Ismail juga mengatakan telah mengontak AMIDEAST, organisasi nirlaba yang memberinya beasiswa untuk belajar di AS. Organisasi itu pun turut memberi bantuan hukum kepadanya.
Pejabat Departemen Luar Negeri menolak berkomentar tentang masalah tersebut karena catatan visa dirahasiakan atas nama hukum. Juru bicara Bea Cukai dan Perlindungan Perbatasan AS (CBP) Michael S McCarthy dalam sebuah pernyataan mengatakan, Ajjawi tidak dapat diterima di AS berdasarkan informasi yang ditemukan selama integorasi tim CPB.
Status Politik di Akun Medsos Temannya
Ismail mengatakan, telah diperiksa delapan jam di Boston sebelum dirinya diminta pergi. Saat tiba di bandara, ia dibanjiri pertanyaan dari pejabat imigrasi (bukan CBP) bersama sejumlah mahasiswa baru lainnya.
Di saat mahasiswa lain dibolehkan pergi, ia ditanya oleh petugas imigrasi soal agama dan praktik keagamaannya di Libanon. Petugas itu kemudian meminta dirinya untuk membuka ponsel pintar dan laptopnya. Ada sekitar lima jam petugas menggeledah kedua benda tersebut. Setelah itu, petugas itu menanyai tentang aktivitas media sosial teman-temannya.
"Setiap kali saya minta ponsel saya dikembalikan agar saya dapat memberi tahu mereka tentang situasinya, petugas itu menolak dan menyuruh saya duduk kembali dan diam,” kata Ismail.
“Setelah lima jam berakhir, dia memanggilku ke sebuah ruangan, dan dia mulai berteriak padaku. Dia mengatakan bahwa dia menemukan orang-orang mem-posting sudut pandang politik yang menentang AS di daftar teman saya."
Ismail membantah bahwa dirinya mengunggah konten politik. "Saya tidak punya satu pun unggahan di timeline yang membahas politik," kata dia. Ia juga mengatakan, tak seharusnya dirinya bertanggung jawab atas unggahan orang lain.
"Saya menjawab bahwa saya tidak punya urusan dengan unggahan seperti itu dan bahwa saya tidak suka, berbagi atau mengomentariny,” kata dia.
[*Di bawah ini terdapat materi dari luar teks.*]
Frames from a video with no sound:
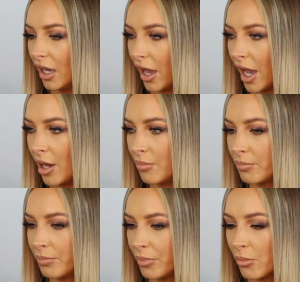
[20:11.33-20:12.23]

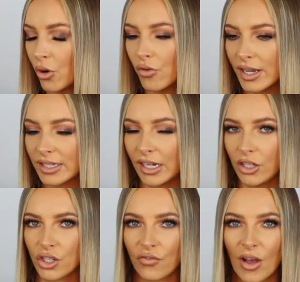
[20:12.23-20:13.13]
But more recently, I
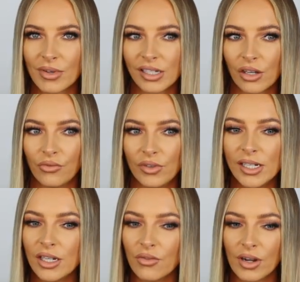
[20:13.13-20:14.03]
just found myself
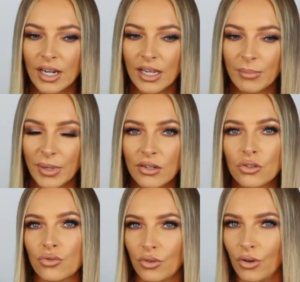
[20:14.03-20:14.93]
really, really being
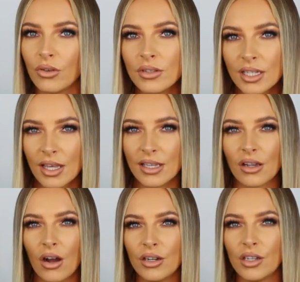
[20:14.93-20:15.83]
drawn to these
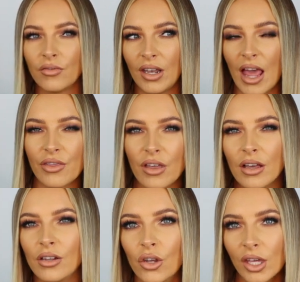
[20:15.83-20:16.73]
kind of
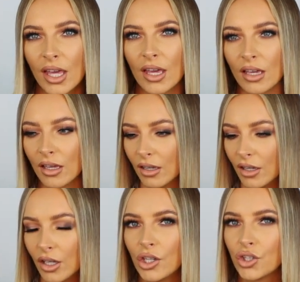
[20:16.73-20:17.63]
leather looking
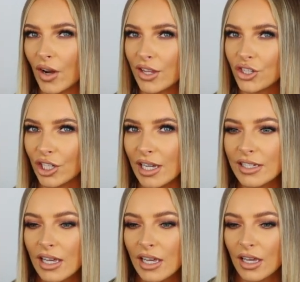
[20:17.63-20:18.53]

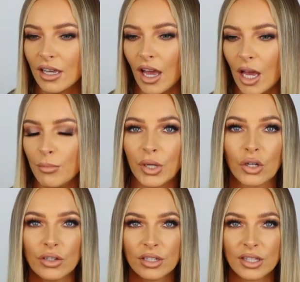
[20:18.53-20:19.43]
trenches.
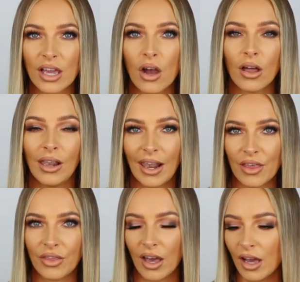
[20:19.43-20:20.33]
Because they are
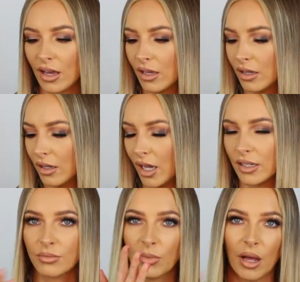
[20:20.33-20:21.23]
leather
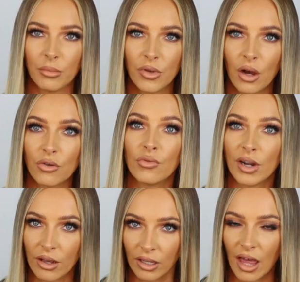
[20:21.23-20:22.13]
as well, not
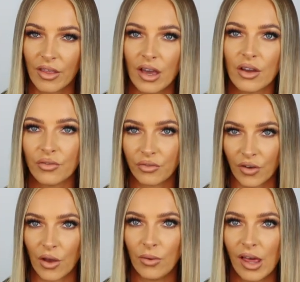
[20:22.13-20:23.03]
real leather,
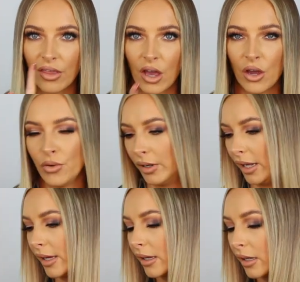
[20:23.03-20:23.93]
faux leather
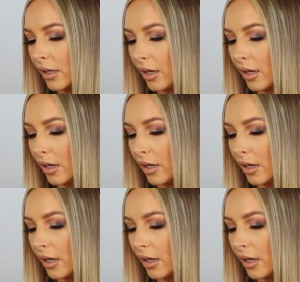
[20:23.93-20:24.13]
only.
Setelah kejadian itu, petugas kemudian membatalkan visa sembari memberitahu bahwa Ismail akan dideportasi, serta mengizinkan Ismail menelepon orangtuanya.
Meski situasi yang dialami Ismail jarang terjadi di kalangan mahasiswa sarjana Harvard, pada 2017 empat mahasiswa pascasarjana menghadapi masalah yang sama. Mereka akhirnya boleh masuk ke AS setelah berminggu-minggu di perbatasan karena universitas juga memintanya untuk tidak meninggalkan AS.
Pada Juli lalu, Presiden Universitas Harvard Lawrence S. Bacow sempat menyinggung masalah keimigrasian tersebut. Ia menulis sepucuk surat kepada Sekretaris Negara Amerika Serikat Mike Pompeo dan penjabat Sekretaris Keamanan Dalam Negeri AS Kevin K. McAleenan.
Intinya, ia mengaku prihatin yang mendalam tentang pendekatan pemerintah federal terhadap kebijakan imigrasi.